> [WORK TASK]
Leave the images behind and copy every record exactly.

> [TASK MATERIAL]
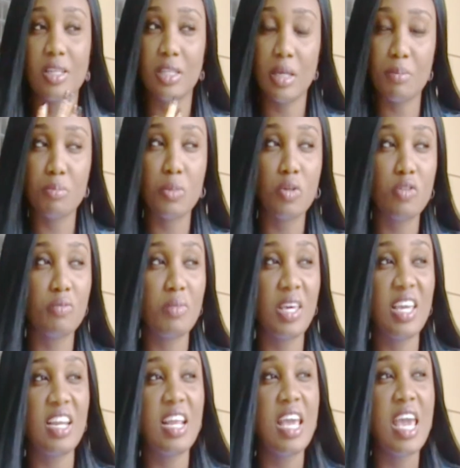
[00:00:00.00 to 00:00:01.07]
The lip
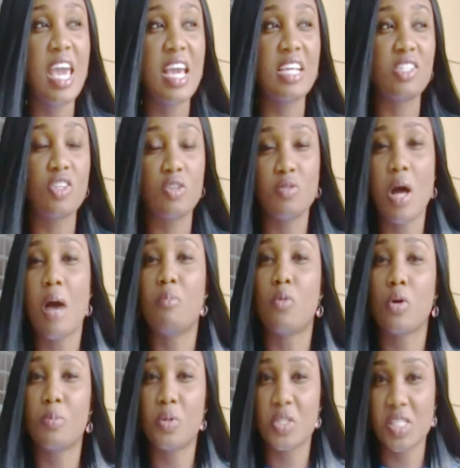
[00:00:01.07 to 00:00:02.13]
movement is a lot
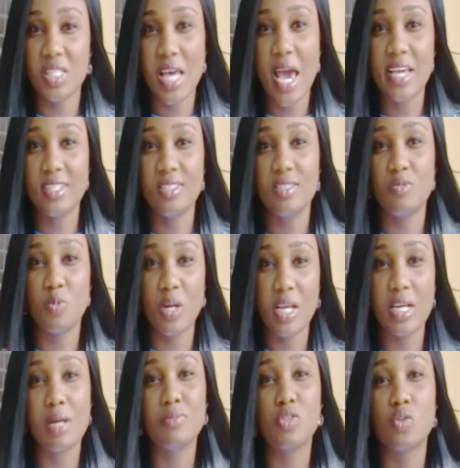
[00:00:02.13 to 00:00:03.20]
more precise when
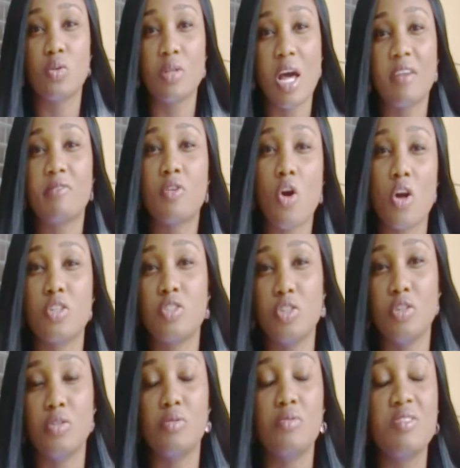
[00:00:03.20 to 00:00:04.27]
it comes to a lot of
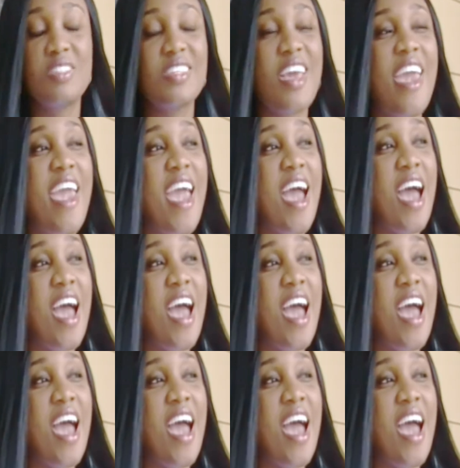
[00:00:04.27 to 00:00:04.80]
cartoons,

> [REPLY TO THE TASK]
[00:00:00.00 to 00:00:01.07]
The lip
[00:00:01.07 to 00:00:02.13]
movement is a lot
[00:00:02.13 to 00:00:03.20]
more precise when
[00:00:03.20 to 00:00:04.27]
it comes to a lot of
[00:00:04.27 to 00:00:04.80]
cartoons,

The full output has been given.